Sony Vaio VPC-CA2S1E
Da soll einer noch einmal sagen, dass Extravaganz irgendwo so kitschig wirkt, dass es nicht möglich ist, darüber ein Geschäftsmodell aufzuziehen: Das Sony Vaio VPC-CA2S1E lebt gerade davon, dass sich Extravaganz verkauft. Ansonsten präsentiert sich das Subnotebook recht schwach auf der Brust.
So ist das Sony Vaio VPC-CA2S1E zwar mit einem Core i3-2310M recht modern aufgestellt, der auf 2,1 GHz getaktete Prozessor ist aber alles andere als eine auf Höchstleistung getrimmte CPU – genauso wie die AMD Radeon HD 6470M, die mit einem halben Gigabyte Videospeicher abgespeist wird. Das mag für die 1.366 x 768 Pixel des 14 Zoll Display des Sony Vaio VPC-CA2S1E zwar ausreichen, zeitgemäß ist es aber trotzdem nicht – und ein klares Anzeichen, dass bei den technischen Spezifikationen klar gespart wurde.

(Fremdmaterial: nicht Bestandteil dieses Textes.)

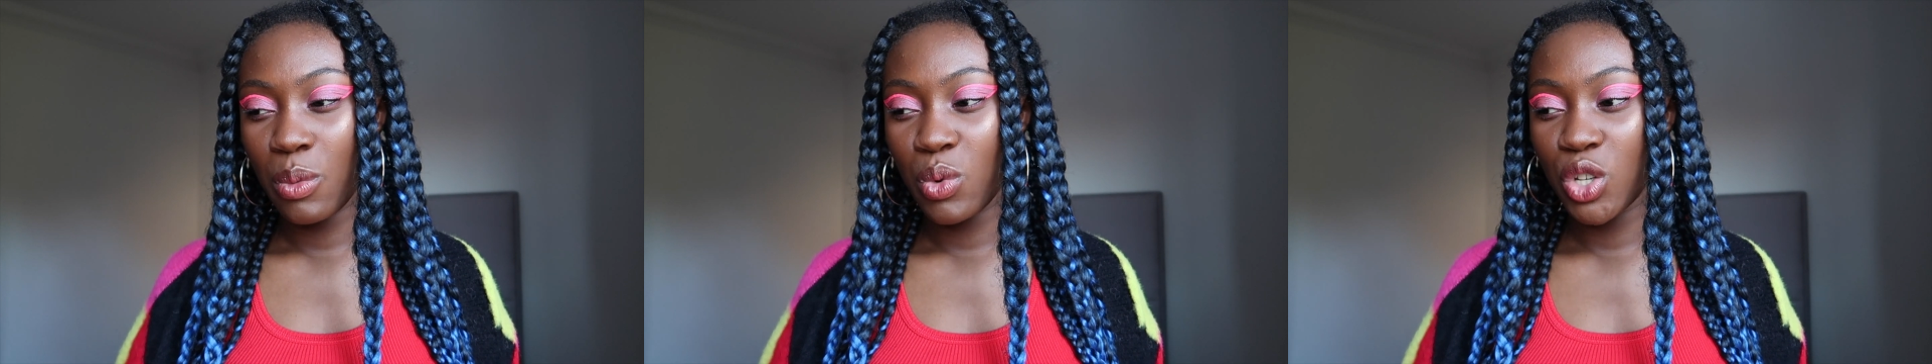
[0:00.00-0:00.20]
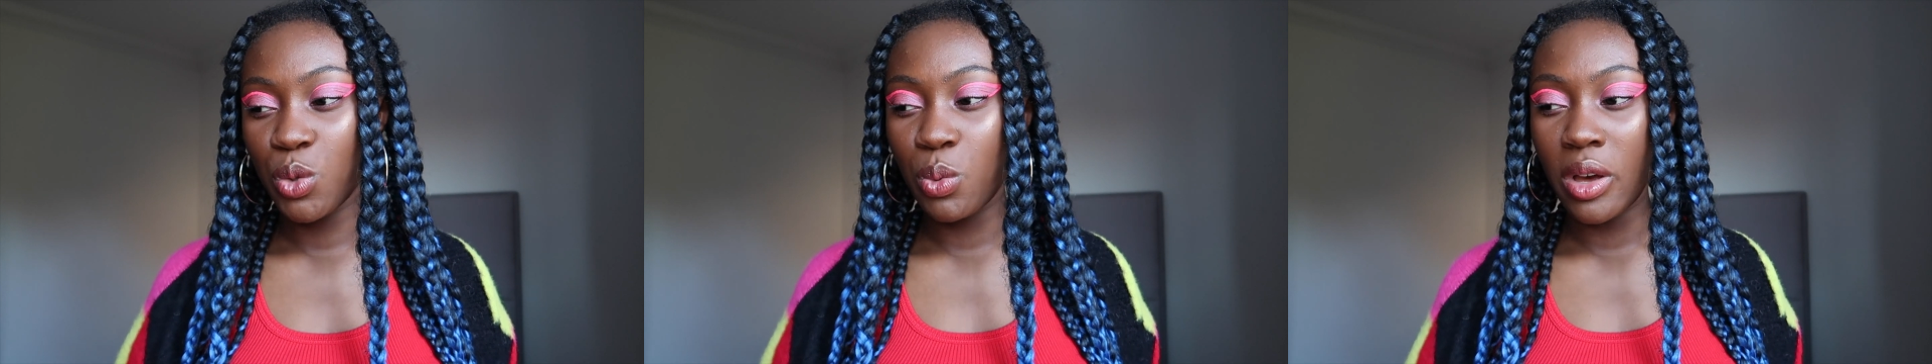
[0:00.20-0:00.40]

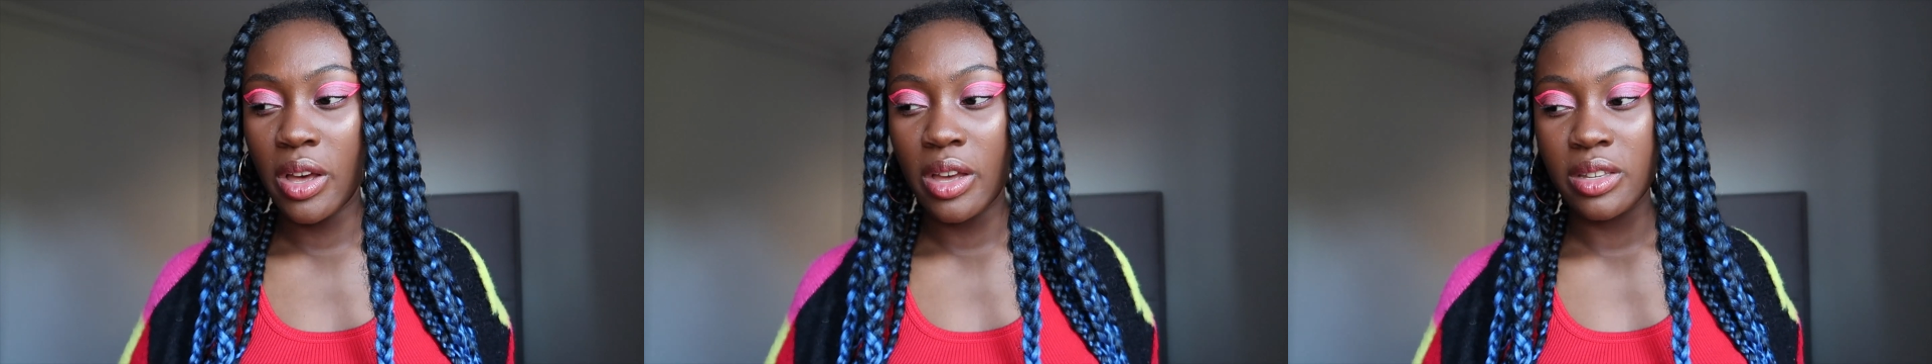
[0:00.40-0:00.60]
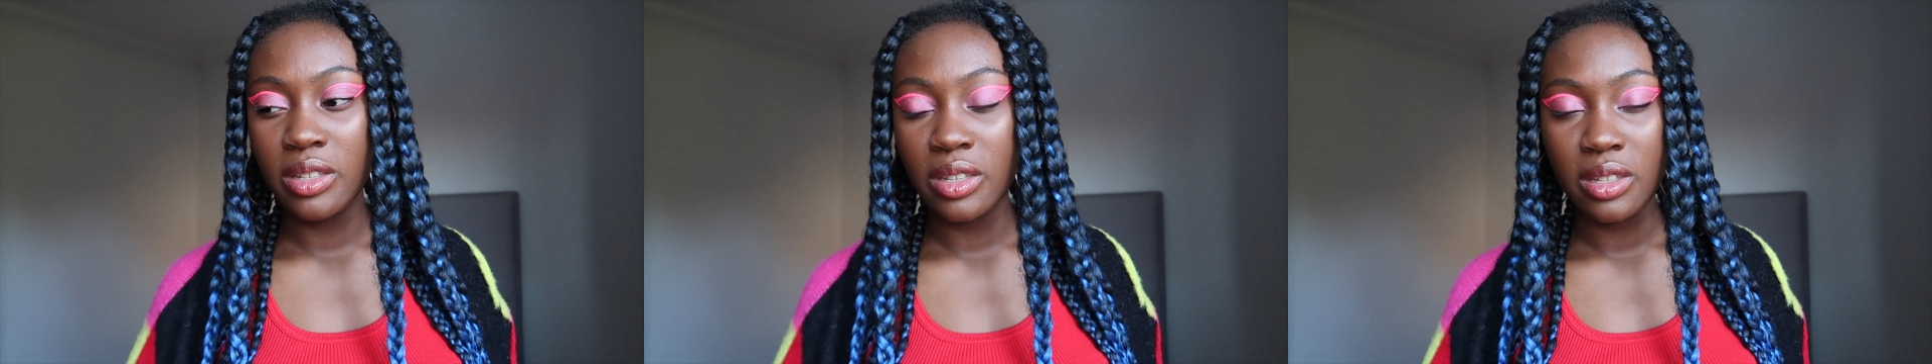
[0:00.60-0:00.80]
which
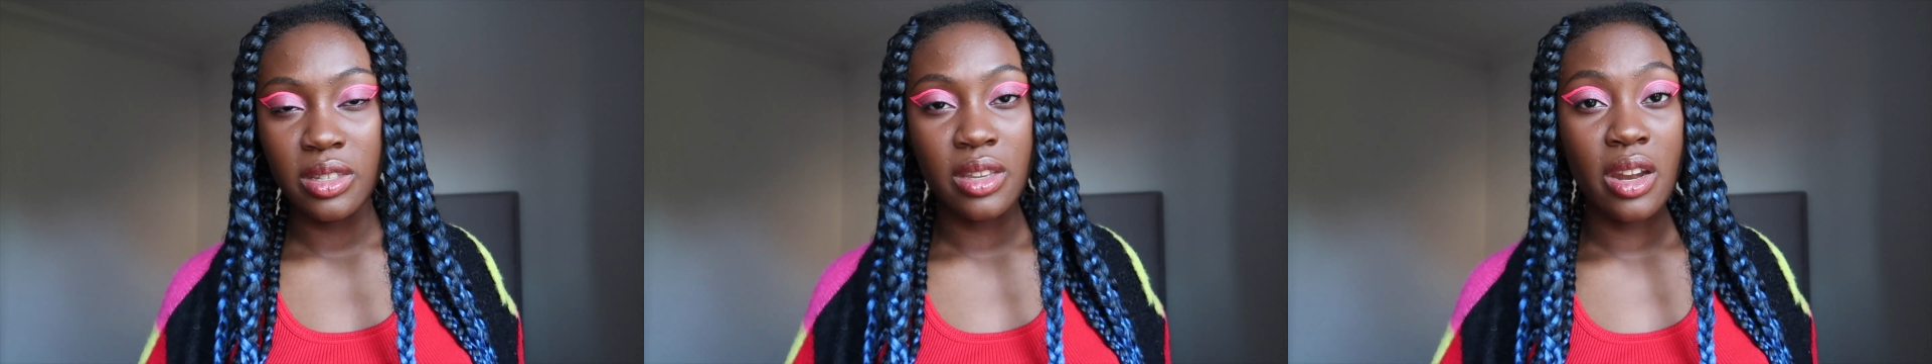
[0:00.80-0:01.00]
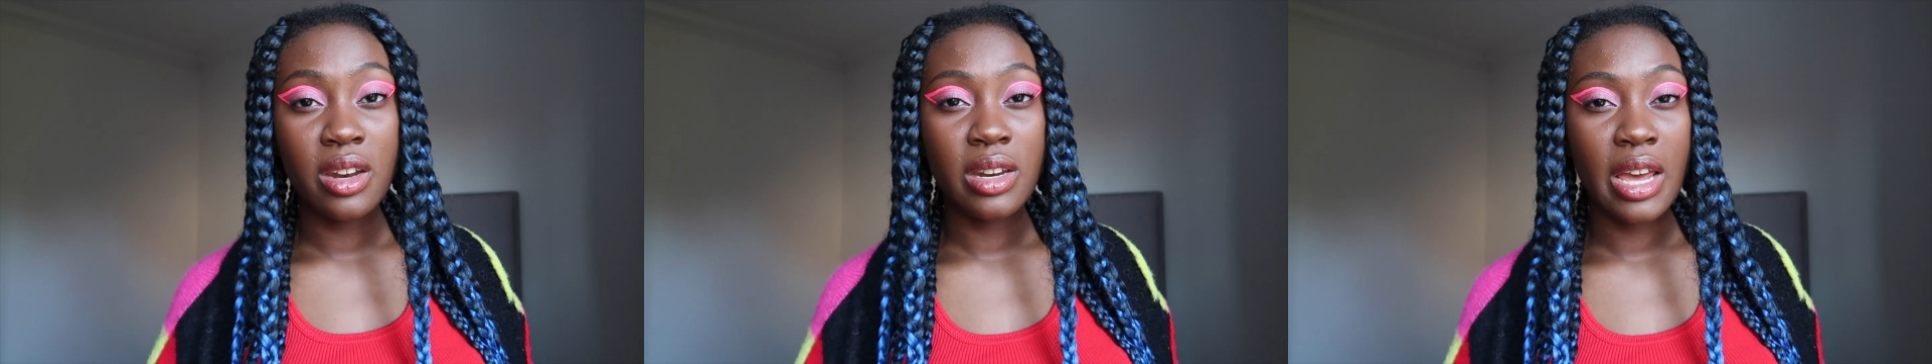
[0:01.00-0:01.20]
was
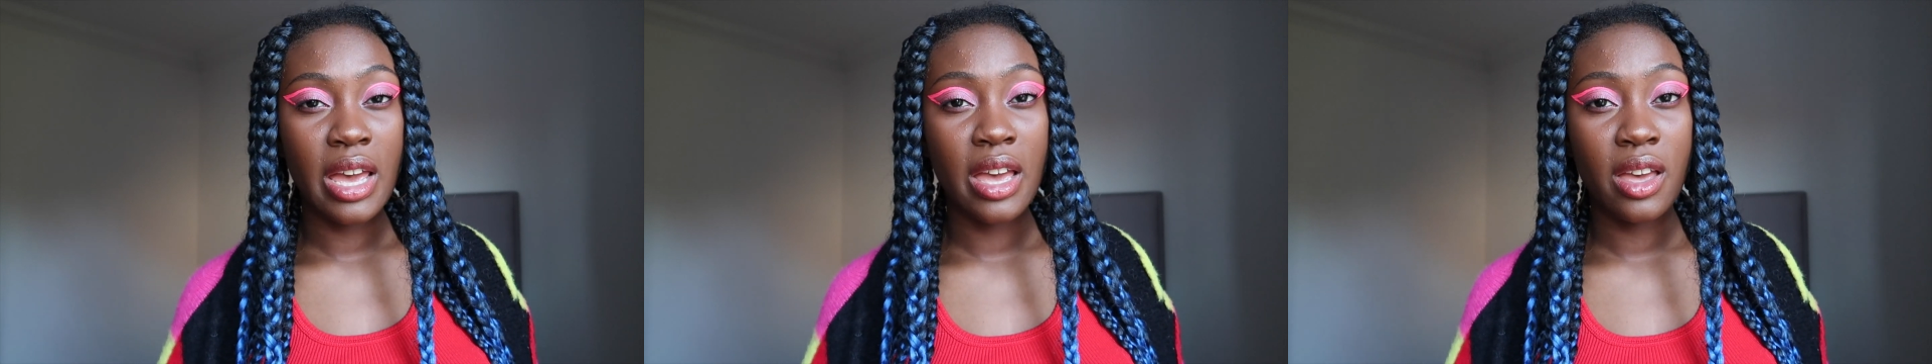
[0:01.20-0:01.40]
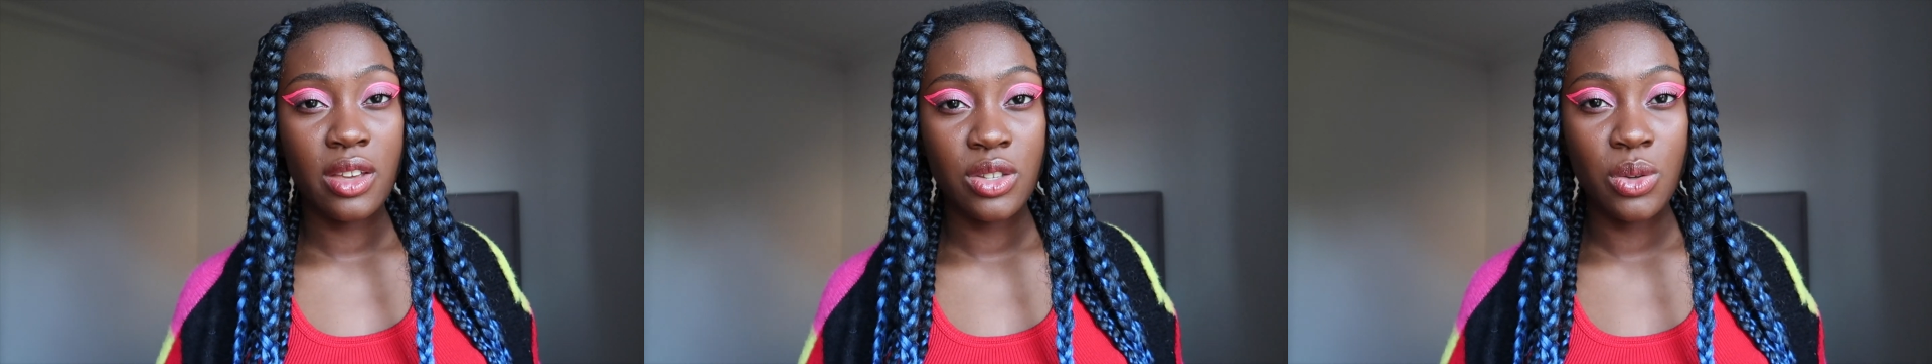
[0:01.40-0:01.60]

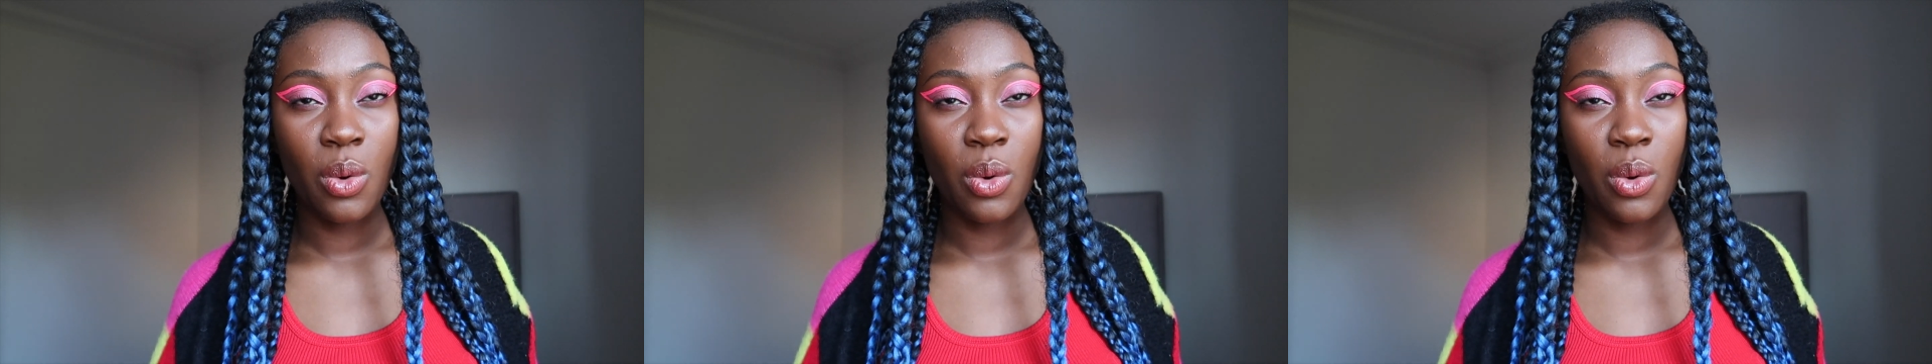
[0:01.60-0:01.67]
Sundays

Denn für die UVP von 749€, mit der der Sony Vaio VPC-CA2S1E ausgezeichnet ist, bekommt man ganz klar bessere Geräte – aber eben keine, die in fünf verschiedenen, knalligen Farben lieferbar sind, die dann auch noch durch ein spezielles Leuchtdesign ins Auge fallen. Man muss eben wissen, was man will – arbeiten oder auffallen. Beides geht wohl nicht. Sieht man ja an den Promis.